Set down each record exactly. Omit the pictures.

■ ■ ■ ■

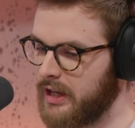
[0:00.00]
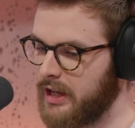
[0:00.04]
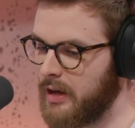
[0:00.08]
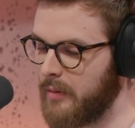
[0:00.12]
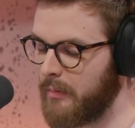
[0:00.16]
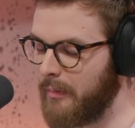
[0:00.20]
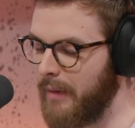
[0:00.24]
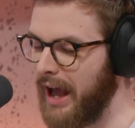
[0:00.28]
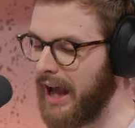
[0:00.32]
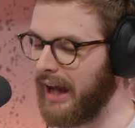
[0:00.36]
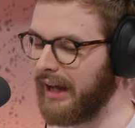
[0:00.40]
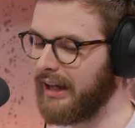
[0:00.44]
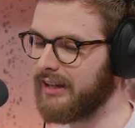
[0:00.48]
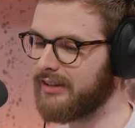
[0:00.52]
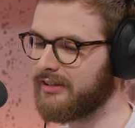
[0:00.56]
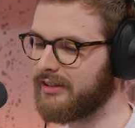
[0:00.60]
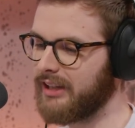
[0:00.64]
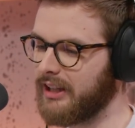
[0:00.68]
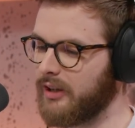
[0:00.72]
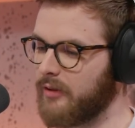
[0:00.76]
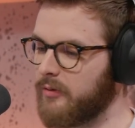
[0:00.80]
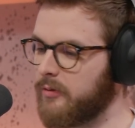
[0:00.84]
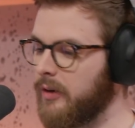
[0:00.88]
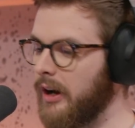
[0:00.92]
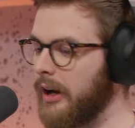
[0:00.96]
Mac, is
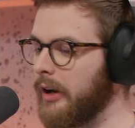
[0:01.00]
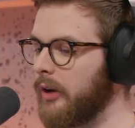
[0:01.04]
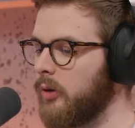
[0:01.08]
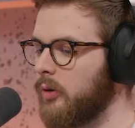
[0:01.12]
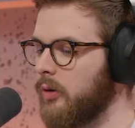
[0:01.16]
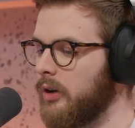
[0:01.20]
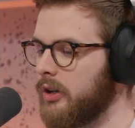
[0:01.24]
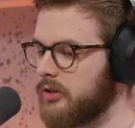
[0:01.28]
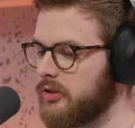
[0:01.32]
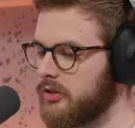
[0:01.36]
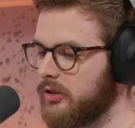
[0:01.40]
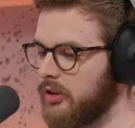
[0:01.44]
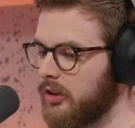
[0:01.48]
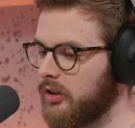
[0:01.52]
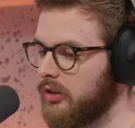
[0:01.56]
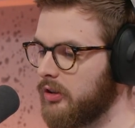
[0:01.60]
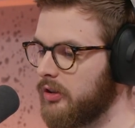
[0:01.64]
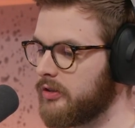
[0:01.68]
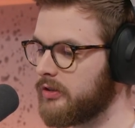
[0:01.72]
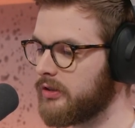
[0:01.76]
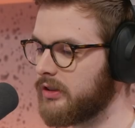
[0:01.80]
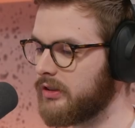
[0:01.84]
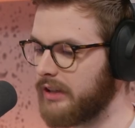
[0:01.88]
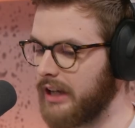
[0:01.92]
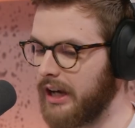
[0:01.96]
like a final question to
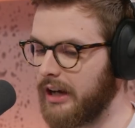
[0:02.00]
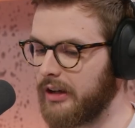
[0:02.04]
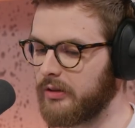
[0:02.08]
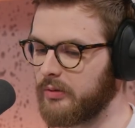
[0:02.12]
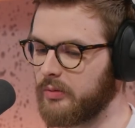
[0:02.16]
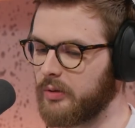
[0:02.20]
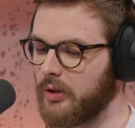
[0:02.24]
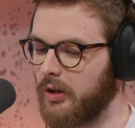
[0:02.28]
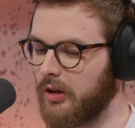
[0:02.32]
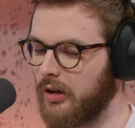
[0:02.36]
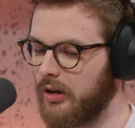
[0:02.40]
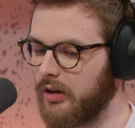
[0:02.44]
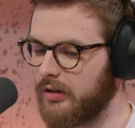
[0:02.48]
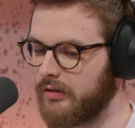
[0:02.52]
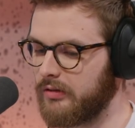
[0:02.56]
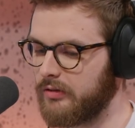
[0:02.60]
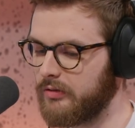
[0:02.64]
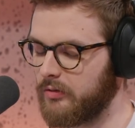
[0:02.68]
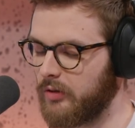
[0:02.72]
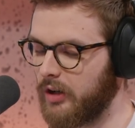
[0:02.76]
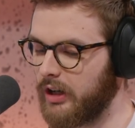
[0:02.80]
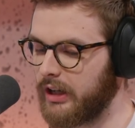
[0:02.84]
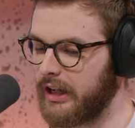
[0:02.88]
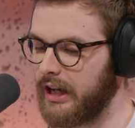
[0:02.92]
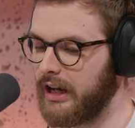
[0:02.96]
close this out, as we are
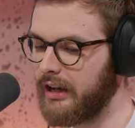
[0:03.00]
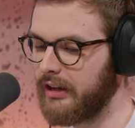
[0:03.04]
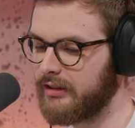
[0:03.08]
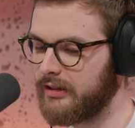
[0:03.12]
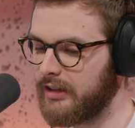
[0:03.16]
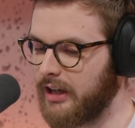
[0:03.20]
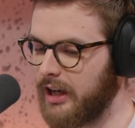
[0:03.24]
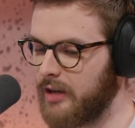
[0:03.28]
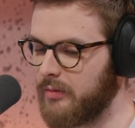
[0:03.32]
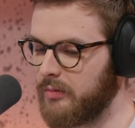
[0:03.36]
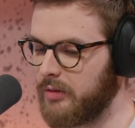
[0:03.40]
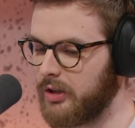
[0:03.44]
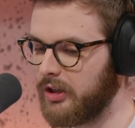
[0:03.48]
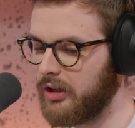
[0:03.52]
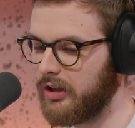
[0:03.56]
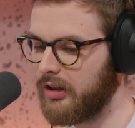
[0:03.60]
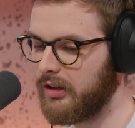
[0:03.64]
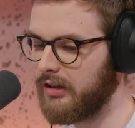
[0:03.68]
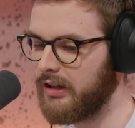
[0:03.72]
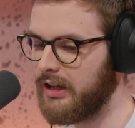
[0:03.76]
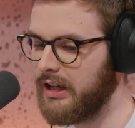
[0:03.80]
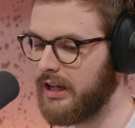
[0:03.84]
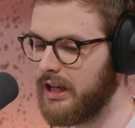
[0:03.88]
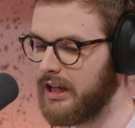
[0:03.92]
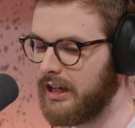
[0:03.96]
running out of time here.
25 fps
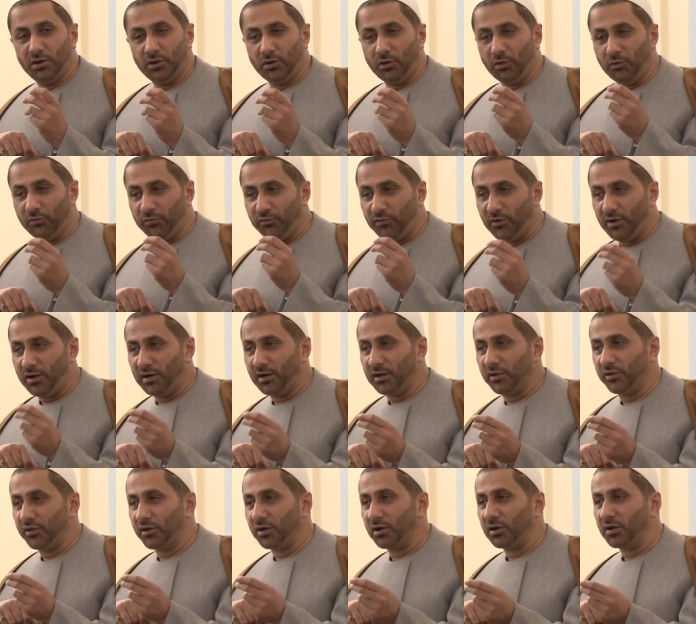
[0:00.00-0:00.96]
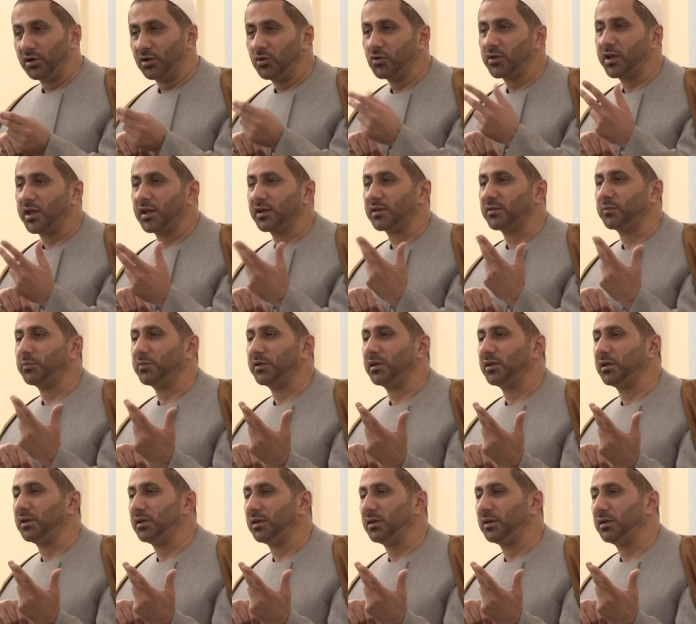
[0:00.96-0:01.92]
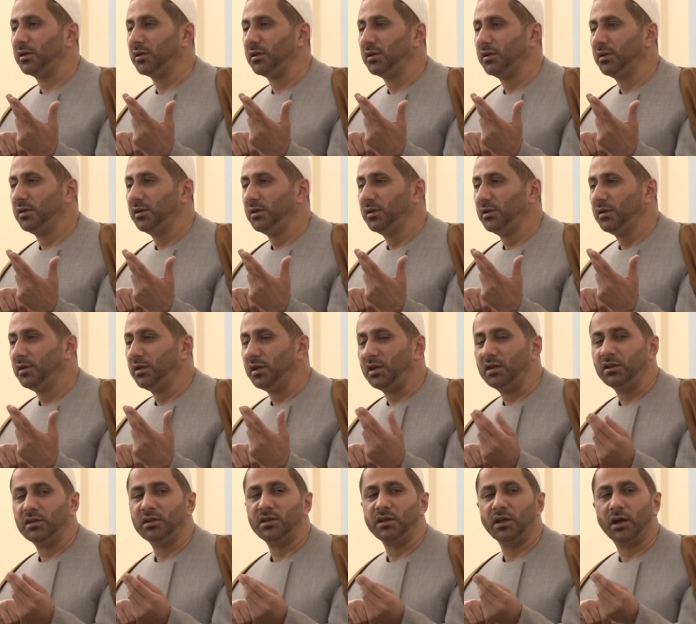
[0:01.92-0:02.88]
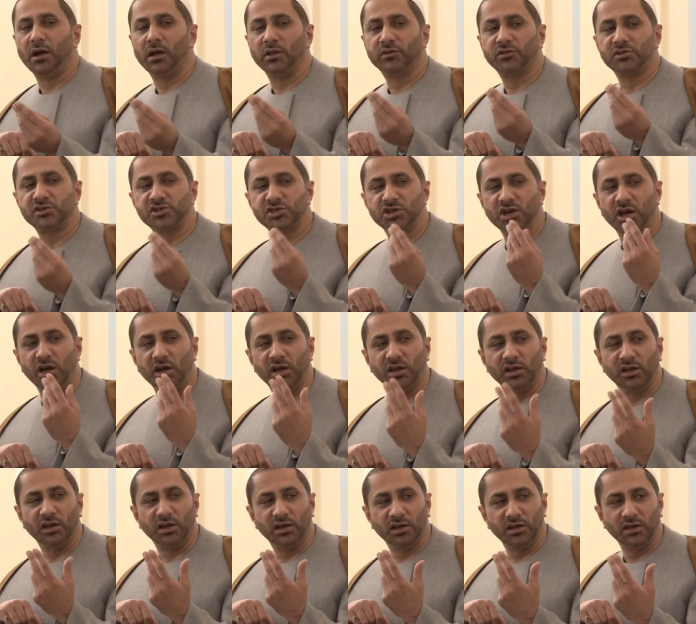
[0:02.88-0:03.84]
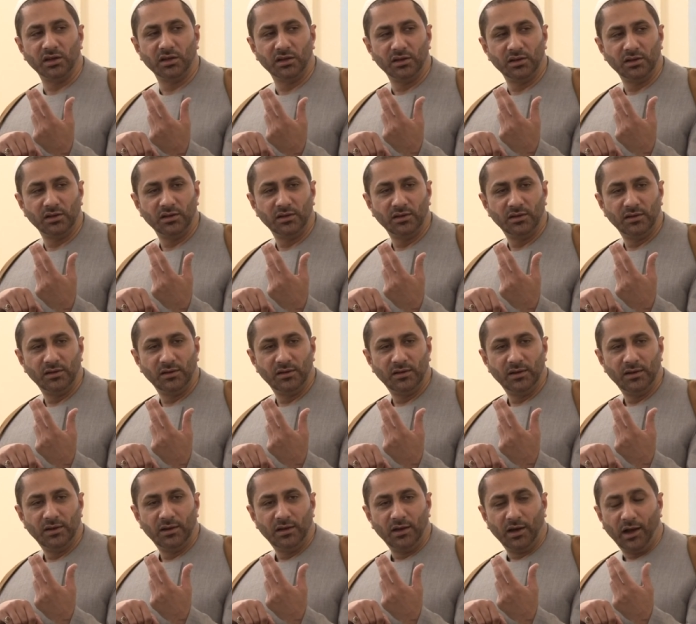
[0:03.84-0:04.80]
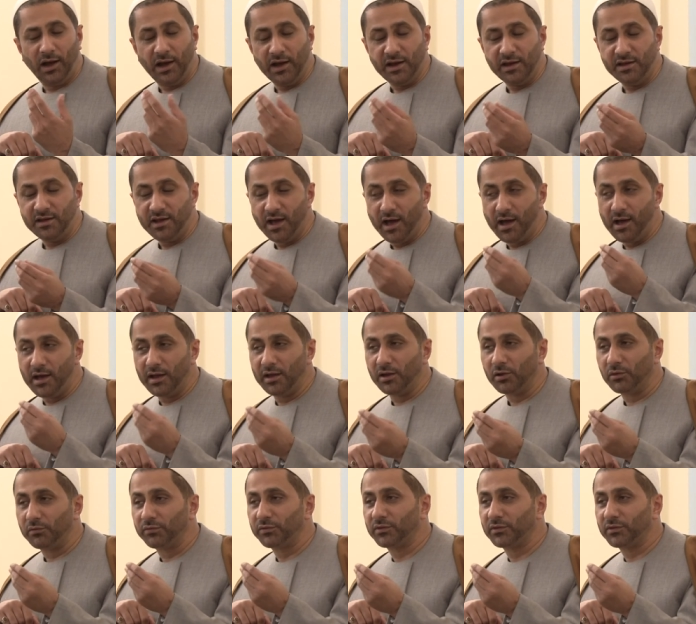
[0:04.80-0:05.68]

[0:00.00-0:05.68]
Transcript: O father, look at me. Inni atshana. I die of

■ ■ ■ ■

=== Response area ===
[0:00.00]
[0:00.04]
[0:00.08]
[0:00.12]
[0:00.16]
[0:00.20]
[0:00.24]
[0:00.28]
[0:00.32]
[0:00.36]
[0:00.40]
[0:00.44]
[0:00.48]
[0:00.52]
[0:00.56]
[0:00.60]
[0:00.64]
[0:00.68]
[0:00.72]
[0:00.76]
[0:00.80]
[0:00.84]
[0:00.88]
[0:00.92]
[0:00.96]
Mac, is
[0:01.00]
[0:01.04]
[0:01.08]
[0:01.12]
[0:01.16]
[0:01.20]
[0:01.24]
[0:01.28]
[0:01.32]
[0:01.36]
[0:01.40]
[0:01.44]
[0:01.48]
[0:01.52]
[0:01.56]
[0:01.60]
[0:01.64]
[0:01.68]
[0:01.72]
[0:01.76]
[0:01.80]
[0:01.84]
[0:01.88]
[0:01.92]
[0:01.96]
like a final question to
[0:02.00]
[0:02.04]
[0:02.08]
[0:02.12]
[0:02.16]
[0:02.20]
[0:02.24]
[0:02.28]
[0:02.32]
[0:02.36]
[0:02.40]
[0:02.44]
[0:02.48]
[0:02.52]
[0:02.56]
[0:02.60]
[0:02.64]
[0:02.68]
[0:02.72]
[0:02.76]
[0:02.80]
[0:02.84]
[0:02.88]
[0:02.92]
[0:02.96]
close this out, as we are
[0:03.00]
[0:03.04]
[0:03.08]
[0:03.12]
[0:03.16]
[0:03.20]
[0:03.24]
[0:03.28]
[0:03.32]
[0:03.36]
[0:03.40]
[0:03.44]
[0:03.48]
[0:03.52]
[0:03.56]
[0:03.60]
[0:03.64]
[0:03.68]
[0:03.72]
[0:03.76]
[0:03.80]
[0:03.84]
[0:03.88]
[0:03.92]
[0:03.96]
running out of time here.
25 fps
[0:00.00-0:00.96]
[0:00.96-0:01.92]
[0:01.92-0:02.88]
[0:02.88-0:03.84]
[0:03.84-0:04.80]
[0:04.80-0:05.68]

[0:00.00-0:05.68]
Transcript: O father, look at me. Inni atshana. I die of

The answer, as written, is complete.